=== Data supplied ===

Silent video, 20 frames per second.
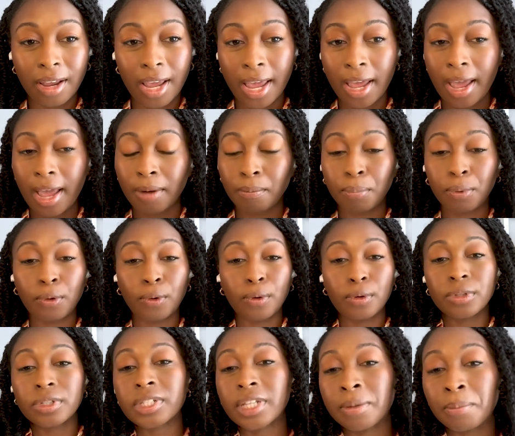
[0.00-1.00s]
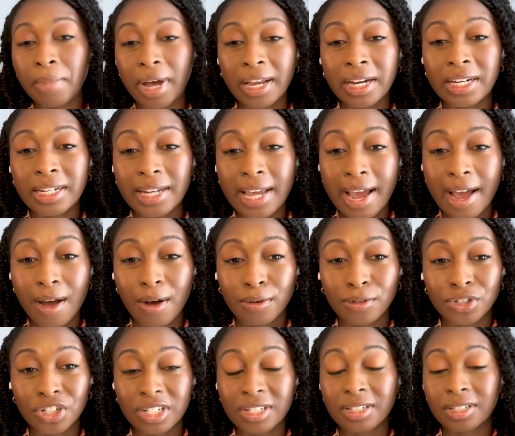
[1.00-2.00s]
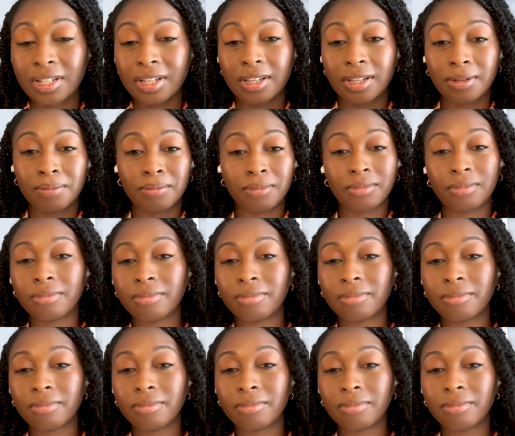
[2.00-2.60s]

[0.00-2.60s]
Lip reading: and pull somebody down just to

===

Exercise instructions →
Output each line exactly as shown above; no pictures go in the copy.

Solution for this exercise →
Silent video, 20 frames per second.
[0.00-1.00s]
[1.00-2.00s]
[2.00-2.60s]

[0.00-2.60s]
Lip reading: and pull somebody down just to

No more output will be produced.